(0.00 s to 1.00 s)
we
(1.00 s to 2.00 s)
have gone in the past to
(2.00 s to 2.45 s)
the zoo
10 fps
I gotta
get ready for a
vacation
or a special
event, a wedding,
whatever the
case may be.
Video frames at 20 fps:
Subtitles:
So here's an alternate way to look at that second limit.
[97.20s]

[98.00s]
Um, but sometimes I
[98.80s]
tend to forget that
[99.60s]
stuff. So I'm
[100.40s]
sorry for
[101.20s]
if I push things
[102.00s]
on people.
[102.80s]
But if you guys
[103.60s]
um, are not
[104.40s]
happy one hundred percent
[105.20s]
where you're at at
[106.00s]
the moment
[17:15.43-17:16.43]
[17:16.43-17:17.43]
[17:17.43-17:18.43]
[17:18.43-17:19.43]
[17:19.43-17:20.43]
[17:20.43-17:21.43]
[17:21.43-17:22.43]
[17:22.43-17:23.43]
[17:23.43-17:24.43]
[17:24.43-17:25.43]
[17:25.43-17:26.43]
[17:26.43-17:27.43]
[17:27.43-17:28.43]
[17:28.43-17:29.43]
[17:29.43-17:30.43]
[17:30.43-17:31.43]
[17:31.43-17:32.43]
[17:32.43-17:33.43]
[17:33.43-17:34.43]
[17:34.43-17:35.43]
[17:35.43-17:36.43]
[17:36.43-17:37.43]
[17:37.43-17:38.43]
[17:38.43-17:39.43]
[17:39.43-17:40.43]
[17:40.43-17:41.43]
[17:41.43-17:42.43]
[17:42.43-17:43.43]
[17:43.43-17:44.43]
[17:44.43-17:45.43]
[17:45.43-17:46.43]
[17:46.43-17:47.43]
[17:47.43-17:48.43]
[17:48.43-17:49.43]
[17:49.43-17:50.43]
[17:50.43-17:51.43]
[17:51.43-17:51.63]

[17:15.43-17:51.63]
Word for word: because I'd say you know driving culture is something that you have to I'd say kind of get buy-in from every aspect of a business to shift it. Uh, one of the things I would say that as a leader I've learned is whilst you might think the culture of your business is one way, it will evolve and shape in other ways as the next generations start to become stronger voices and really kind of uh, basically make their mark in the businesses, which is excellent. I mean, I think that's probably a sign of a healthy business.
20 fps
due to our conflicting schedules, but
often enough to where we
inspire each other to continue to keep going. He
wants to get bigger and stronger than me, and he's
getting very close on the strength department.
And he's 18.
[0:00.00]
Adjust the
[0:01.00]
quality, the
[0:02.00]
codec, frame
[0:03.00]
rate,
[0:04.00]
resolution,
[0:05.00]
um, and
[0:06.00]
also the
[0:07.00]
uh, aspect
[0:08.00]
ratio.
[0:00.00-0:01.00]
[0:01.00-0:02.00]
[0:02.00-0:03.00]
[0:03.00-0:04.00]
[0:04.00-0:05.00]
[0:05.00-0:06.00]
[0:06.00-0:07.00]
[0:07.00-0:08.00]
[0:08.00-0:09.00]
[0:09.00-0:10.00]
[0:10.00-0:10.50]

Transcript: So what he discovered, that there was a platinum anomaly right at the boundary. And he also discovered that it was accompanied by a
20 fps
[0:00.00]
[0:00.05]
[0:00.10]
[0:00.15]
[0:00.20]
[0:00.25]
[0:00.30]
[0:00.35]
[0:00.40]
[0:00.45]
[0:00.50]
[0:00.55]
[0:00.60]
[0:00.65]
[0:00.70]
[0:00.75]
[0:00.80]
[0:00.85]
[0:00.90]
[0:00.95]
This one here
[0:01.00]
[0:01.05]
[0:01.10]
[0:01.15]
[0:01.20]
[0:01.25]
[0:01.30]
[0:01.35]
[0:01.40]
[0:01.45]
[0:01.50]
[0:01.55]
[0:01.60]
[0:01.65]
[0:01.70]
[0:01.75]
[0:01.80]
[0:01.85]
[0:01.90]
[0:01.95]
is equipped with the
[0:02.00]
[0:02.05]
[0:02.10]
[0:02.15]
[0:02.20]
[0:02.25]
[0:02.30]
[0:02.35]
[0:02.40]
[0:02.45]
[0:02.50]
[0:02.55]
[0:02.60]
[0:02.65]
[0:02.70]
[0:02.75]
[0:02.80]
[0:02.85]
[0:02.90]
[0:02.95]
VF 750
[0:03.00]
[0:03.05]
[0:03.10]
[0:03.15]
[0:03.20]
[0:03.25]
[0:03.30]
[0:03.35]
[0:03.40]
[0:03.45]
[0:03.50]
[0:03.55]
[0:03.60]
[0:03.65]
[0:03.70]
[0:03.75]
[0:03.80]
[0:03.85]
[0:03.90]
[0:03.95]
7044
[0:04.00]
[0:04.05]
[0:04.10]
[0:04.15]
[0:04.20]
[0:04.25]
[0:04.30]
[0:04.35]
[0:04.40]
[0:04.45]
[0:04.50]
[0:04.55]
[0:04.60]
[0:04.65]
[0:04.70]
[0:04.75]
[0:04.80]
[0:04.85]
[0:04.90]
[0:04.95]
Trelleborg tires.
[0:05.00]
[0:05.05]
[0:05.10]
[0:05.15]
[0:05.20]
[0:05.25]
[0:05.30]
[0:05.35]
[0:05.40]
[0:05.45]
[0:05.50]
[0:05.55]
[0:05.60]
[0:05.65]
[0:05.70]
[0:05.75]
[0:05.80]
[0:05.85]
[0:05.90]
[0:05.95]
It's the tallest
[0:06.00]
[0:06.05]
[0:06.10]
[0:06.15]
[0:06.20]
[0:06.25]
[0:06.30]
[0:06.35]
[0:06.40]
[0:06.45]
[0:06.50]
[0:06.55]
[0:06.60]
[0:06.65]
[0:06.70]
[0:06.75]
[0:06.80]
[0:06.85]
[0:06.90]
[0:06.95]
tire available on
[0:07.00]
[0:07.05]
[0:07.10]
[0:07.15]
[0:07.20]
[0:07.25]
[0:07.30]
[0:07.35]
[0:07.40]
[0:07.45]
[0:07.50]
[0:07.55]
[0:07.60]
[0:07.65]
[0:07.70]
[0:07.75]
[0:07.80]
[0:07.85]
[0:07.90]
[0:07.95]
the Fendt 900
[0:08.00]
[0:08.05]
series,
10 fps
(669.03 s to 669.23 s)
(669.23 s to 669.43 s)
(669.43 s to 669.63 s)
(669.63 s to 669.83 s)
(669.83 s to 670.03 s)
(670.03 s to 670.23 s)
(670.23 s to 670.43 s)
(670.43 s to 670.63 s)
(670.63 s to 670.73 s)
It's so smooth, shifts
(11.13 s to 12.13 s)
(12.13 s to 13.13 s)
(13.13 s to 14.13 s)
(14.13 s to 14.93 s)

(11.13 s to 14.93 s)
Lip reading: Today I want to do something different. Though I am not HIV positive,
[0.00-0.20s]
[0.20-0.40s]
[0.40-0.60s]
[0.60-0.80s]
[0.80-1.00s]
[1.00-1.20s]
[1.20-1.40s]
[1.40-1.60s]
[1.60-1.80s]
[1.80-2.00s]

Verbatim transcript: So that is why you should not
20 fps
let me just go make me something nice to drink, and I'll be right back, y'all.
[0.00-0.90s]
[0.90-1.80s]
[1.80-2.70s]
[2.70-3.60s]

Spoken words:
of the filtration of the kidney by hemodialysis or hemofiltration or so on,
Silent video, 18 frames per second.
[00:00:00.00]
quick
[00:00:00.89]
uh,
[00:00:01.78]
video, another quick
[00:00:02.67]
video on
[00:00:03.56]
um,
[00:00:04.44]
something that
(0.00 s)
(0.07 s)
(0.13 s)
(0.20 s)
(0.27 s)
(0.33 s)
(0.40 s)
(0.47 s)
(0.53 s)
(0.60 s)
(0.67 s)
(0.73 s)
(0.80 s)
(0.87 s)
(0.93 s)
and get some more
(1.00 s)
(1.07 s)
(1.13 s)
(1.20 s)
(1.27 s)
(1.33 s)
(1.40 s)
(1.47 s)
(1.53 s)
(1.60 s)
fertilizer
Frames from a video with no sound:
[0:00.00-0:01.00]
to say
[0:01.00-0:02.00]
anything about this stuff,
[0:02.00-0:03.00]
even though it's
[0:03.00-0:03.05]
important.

★ ★ ★ ★ ★

= What you should do =
If the word "from" appears in a line above, copy that line.

= Problem solution =
Word for word: because I'd say you know driving culture is something that you have to I'd say kind of get buy-in from every aspect of a business to shift it. Uh, one of the things I would say that as a leader I've learned is whilst you might think the culture of your business is one way, it will evolve and shape in other ways as the next generations start to become stronger voices and really kind of uh, basically make their mark in the businesses, which is excellent. I mean, I think that's probably a sign of a healthy business.
Frames from a video with no sound:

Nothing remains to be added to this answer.